Designing Conservation for Birds and People
Natalia Martínez-Curci 2019 Coastal Solutions Fellow Natalia, a shorebird ecologist from Argentina, created and tested best practices for shorebird conservation on the seaweed farms of Chile’s Chiloé archipelago.
The success of my project depended on working alongside, and together with, the indigenous communities, understanding how they farm seaweed, making sure they could continue to do so, and watching their interactions with the Caulín Bay shorebirds. Conservation measures work only when we understand the whole picture, human and avian.
— Natalia Martínez-Curci
When Natalia Martínez-Curci learned about Coastal Solutions Fellows, the program was still an aspiration for the Cornell Lab of Ornithology.
Then-executive director John Fitzpatrick was planting seeds with young professionals to gauge their interest in the prospective program. Fitzpatrick crossed paths with Natalia as she was finishing her PhD studying shorebirds in Samborombón Bay near Buenos Aires. Natalia knew shorebird ecology was her calling, but she was feeling uncertain about her next career move.
“Hearing the program description for the first time was eye-opening,” recalls Natalia. “A post-doc program focusing on the Pacific Flyway felt like the perfect way to keep working in academia—and to work on more than just research.
Under the project’s best practices agreement, the Mapuche communities of Chiloé will improve the management of the 7,000 acres of Caulín Bay.
I had the opportunity to consider a broader view of conservation and understand strategies for modifying human impact on species. That’s the moment I knew this fellowship would show the way forward.”
Going beyond science alone
As Natalia began thinking about a Coastal Solutions project, her PhD research led her to Caulín Bay, a winter home for many shorebirds. The Bay is also the site of seaweed aquaculture that plays a key role in the lives of the indigenous communities.
Natalia designed a project to assess how this aquaculture impacts the wellbeing of the Caulín Bay shorebirds. Her thoughtful approach immediately jumped off the page for application reviewers. But they returned to her with a request: expand your proposal beyond ecology and include the local community.
“This forced me out of my comfort zone,” Natalia says. “I thought about how to include the Mapuche-Williche Wente Kaulin and Huenque Caulín communities. What could I learn from their farming practices? How could we partner? Would they sign a management agreement?”
Natalia assembled an interdisciplinary team of sociologists, biologists, and ornithologists to develop a conservation plan for both people and shorebirds. And she forged relationships that afforded a look inside indigenous aquaculture practices, passed from generation to generation.

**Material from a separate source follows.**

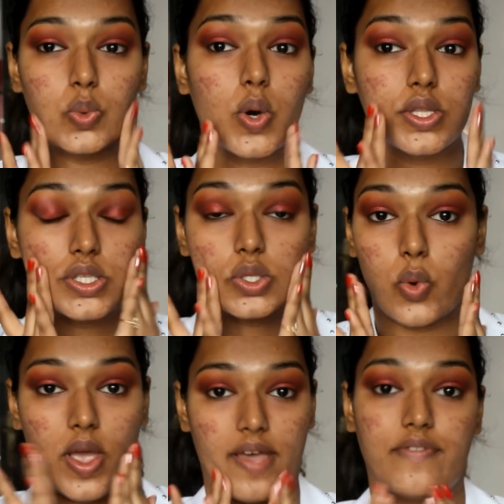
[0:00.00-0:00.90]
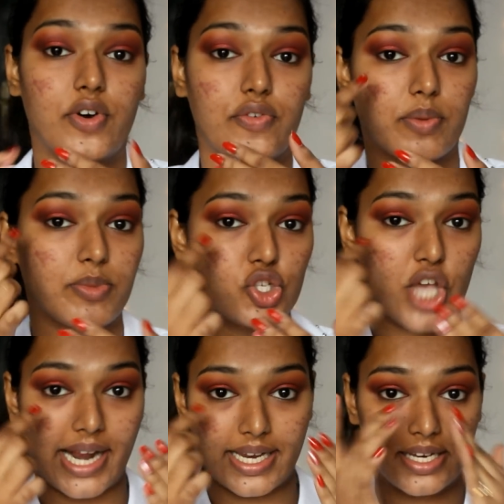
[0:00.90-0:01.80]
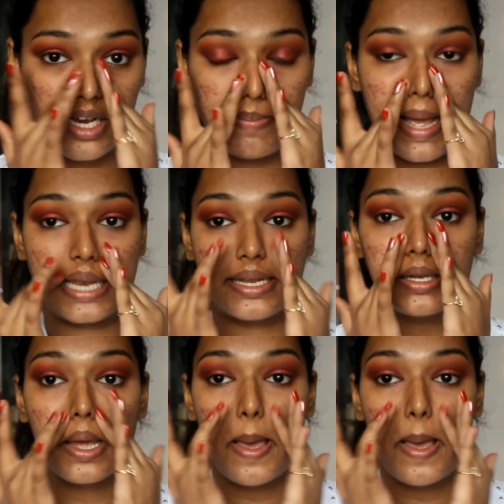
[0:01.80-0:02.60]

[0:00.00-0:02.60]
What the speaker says: whatsoever from the Jaclyn palette?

“I visited community members and worked with them on the beach,” says Natalia. “I talked about what I was doing, taught them to birdwatch, and listened closely to their concerns and ways of working. It takes time to build trust.”
Gaining trust, finding harmony
Members gradually welcomed the team into their community. Research findings spanned the purely scientific, such as the value of preserving uncultivated intertidal zones, and insights born from working alongside the community—learning, for example, that dogs accompanying the farmers frequently interrupted birds’ feeding routines.
Every Coastal Solutions project seeks long-term sustainability. Few formalize it as happened on May 27, 2023. All partners, including community leaders and Universidad Austral de Chile signed an agreement establishing best-management practices for seaweed farming in Caulín Bay. Thanks to Natalia’s approach, the indigenous communities in the bay can now steward community-led conservation for generations of shorebirds.
Coastal Solutions has changed everything for me. No other
organization in Latin America to my knowledge undertakes
conservation in such an inclusive, interdisciplinary way. Now I think differently, and I see in my studentsthe same desire. This is how change happens.
—Natalia Martínez-Curci
Local leaders expressed an appreciation for their responsibilities. “We are privileged to have the wonderful birds of Caulín,” says Cristian Raimilla, president of the Huenque Caulín community. “As an indigenous community, we are very happy with this work and it didn’t cost us much at all economically. But this won’t continue to work unless we as human beings are conscientious, unless we create awareness and teach our children, unless we find happiness in seeing how our birds are doing.”
Natalia is also thinking about the future and putting into practice what she learned as she teaches students at the Universidad de Mar del Plata in Argentina.
The Coastal Solutions Fellows Program builds and supports an international community to design and implement solutions that address coastal challenges across the Pacific Americas Flyway. Our main goal is to conserve coastal habitats and shorebird populations by building the knowledge, resources, and skills of Latin American professionals, and by fostering collaborations among multiple disciplines and sectors.